• [INSTRUCTIONS TO FOLLOW]:
From the entries that follow, reproduce exactly and only the lines from the line with "[0:23.00-0:23.92]" to the line with "[5:57.23-5:58.27]", endpoints included.

>>>

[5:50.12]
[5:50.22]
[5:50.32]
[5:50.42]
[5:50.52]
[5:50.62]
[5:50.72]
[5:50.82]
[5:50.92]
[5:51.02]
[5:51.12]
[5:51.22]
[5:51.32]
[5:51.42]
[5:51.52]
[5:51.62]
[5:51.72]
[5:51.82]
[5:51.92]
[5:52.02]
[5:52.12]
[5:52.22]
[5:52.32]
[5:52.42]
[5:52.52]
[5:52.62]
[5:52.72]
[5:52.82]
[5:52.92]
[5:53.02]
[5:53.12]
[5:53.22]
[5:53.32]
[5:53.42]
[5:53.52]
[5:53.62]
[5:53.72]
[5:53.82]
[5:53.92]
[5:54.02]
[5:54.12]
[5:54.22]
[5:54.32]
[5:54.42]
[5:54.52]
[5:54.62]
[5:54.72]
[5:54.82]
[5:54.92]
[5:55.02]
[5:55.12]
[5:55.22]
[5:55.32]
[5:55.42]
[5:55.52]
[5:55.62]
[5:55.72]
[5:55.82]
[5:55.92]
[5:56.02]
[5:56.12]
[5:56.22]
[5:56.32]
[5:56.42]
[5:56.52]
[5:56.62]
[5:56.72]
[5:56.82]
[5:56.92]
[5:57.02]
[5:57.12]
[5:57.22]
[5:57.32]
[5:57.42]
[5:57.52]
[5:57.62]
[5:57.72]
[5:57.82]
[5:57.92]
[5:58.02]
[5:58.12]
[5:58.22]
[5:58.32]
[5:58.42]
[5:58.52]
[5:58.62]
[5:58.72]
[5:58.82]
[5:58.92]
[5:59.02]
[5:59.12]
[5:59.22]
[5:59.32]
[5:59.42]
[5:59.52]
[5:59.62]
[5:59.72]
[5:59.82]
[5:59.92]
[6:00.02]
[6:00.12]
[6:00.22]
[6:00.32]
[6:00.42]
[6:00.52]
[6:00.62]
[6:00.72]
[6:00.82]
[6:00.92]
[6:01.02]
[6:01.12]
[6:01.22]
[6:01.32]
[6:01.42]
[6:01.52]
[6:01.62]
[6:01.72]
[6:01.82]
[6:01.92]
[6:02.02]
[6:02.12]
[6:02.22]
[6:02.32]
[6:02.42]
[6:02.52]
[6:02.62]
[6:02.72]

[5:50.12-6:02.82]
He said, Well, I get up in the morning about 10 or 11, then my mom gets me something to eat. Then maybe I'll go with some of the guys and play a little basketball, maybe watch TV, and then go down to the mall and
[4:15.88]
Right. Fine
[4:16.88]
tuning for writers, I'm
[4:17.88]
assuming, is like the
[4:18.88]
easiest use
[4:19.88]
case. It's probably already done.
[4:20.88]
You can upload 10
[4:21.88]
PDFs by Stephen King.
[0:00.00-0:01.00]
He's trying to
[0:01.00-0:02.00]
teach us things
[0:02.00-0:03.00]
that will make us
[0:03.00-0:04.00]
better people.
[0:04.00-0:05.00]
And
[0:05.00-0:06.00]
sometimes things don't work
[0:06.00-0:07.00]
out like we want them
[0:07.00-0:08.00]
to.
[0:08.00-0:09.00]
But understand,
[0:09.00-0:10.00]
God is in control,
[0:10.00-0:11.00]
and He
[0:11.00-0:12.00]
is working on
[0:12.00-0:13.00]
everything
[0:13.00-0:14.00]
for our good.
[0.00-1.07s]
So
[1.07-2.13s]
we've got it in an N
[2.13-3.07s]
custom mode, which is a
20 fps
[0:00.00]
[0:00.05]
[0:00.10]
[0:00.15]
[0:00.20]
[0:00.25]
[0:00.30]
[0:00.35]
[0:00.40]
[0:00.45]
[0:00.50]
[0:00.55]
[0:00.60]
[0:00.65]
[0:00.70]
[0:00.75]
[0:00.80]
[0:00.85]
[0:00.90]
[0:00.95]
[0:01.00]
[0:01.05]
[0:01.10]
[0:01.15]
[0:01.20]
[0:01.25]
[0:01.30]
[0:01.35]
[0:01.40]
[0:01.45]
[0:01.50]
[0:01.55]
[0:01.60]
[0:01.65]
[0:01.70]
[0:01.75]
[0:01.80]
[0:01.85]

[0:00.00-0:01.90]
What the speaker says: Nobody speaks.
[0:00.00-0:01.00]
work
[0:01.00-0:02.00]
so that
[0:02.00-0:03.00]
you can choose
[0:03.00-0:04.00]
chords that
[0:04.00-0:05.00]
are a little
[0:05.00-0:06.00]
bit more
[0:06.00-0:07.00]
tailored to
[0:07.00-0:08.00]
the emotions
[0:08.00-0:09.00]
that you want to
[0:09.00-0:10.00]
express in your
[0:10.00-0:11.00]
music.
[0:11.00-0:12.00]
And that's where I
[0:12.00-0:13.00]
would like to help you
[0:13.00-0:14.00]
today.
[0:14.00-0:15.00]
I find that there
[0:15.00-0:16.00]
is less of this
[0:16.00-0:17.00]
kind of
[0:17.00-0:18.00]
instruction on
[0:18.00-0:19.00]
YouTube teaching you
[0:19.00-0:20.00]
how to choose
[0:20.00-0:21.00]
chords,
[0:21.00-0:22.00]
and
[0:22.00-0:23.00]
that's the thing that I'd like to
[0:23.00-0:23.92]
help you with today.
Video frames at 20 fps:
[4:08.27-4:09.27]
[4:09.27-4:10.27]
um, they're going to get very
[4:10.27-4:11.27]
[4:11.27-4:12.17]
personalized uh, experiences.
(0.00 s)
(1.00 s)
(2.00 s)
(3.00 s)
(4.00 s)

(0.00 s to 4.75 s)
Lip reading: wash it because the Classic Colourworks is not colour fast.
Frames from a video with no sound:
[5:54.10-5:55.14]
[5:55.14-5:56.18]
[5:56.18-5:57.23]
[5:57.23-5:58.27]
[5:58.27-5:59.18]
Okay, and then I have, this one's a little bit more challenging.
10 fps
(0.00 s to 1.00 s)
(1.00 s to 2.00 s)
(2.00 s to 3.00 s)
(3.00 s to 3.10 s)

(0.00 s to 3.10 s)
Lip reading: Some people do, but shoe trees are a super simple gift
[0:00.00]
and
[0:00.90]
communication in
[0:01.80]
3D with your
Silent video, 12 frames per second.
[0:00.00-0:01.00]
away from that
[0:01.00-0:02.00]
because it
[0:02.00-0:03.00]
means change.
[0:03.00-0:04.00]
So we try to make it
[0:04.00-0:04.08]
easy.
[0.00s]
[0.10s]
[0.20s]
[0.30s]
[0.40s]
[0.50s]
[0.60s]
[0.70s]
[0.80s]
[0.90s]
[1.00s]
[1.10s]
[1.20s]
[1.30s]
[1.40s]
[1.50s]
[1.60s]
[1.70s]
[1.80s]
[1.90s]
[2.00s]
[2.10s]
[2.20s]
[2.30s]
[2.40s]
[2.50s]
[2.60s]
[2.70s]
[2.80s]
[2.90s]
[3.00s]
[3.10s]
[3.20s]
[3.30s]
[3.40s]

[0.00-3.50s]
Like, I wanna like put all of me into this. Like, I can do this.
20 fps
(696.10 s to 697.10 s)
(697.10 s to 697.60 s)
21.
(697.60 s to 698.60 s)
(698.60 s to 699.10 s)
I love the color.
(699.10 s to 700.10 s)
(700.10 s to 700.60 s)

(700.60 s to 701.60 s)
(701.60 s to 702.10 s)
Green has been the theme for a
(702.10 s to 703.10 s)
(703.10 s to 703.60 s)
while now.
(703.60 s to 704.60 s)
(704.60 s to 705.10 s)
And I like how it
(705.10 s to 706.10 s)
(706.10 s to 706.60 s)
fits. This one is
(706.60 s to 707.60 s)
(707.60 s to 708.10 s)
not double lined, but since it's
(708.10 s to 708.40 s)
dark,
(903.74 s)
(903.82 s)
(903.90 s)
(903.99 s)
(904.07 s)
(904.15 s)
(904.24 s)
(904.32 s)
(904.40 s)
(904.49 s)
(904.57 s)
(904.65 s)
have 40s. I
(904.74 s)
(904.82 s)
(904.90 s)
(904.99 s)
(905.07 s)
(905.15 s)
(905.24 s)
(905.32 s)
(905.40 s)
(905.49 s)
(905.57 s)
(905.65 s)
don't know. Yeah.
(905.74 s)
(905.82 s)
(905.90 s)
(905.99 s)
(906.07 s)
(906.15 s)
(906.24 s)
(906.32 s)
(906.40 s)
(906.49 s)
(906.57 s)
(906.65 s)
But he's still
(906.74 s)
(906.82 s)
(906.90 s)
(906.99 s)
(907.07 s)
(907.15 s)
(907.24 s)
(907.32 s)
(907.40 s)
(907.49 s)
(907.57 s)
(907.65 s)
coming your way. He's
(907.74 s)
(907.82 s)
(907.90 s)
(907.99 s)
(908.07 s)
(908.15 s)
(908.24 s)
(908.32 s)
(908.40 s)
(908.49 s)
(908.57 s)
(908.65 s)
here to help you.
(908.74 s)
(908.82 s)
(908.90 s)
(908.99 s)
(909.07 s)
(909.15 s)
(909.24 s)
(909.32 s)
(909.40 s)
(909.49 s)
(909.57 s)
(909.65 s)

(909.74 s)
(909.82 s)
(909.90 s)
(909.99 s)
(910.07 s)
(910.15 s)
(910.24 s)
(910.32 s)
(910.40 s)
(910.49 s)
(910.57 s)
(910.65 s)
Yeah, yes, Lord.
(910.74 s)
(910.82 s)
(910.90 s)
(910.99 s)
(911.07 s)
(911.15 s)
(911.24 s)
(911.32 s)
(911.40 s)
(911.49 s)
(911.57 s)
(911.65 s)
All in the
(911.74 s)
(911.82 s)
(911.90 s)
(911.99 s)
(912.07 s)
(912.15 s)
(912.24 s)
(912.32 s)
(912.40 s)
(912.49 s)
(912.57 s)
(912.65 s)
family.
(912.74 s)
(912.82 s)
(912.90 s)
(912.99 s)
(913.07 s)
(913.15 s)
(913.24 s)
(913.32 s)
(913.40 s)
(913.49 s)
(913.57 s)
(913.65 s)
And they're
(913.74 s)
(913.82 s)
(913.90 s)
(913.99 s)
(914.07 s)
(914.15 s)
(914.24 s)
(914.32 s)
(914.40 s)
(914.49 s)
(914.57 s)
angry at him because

<<<

• [EXERCISE OUTPUT]:
[0:23.00-0:23.92]
help you with today.
Video frames at 20 fps:
[4:08.27-4:09.27]
[4:09.27-4:10.27]
um, they're going to get very
[4:10.27-4:11.27]
[4:11.27-4:12.17]
personalized uh, experiences.
(0.00 s)
(1.00 s)
(2.00 s)
(3.00 s)
(4.00 s)

(0.00 s to 4.75 s)
Lip reading: wash it because the Classic Colourworks is not colour fast.
Frames from a video with no sound:
[5:54.10-5:55.14]
[5:55.14-5:56.18]
[5:56.18-5:57.23]
[5:57.23-5:58.27]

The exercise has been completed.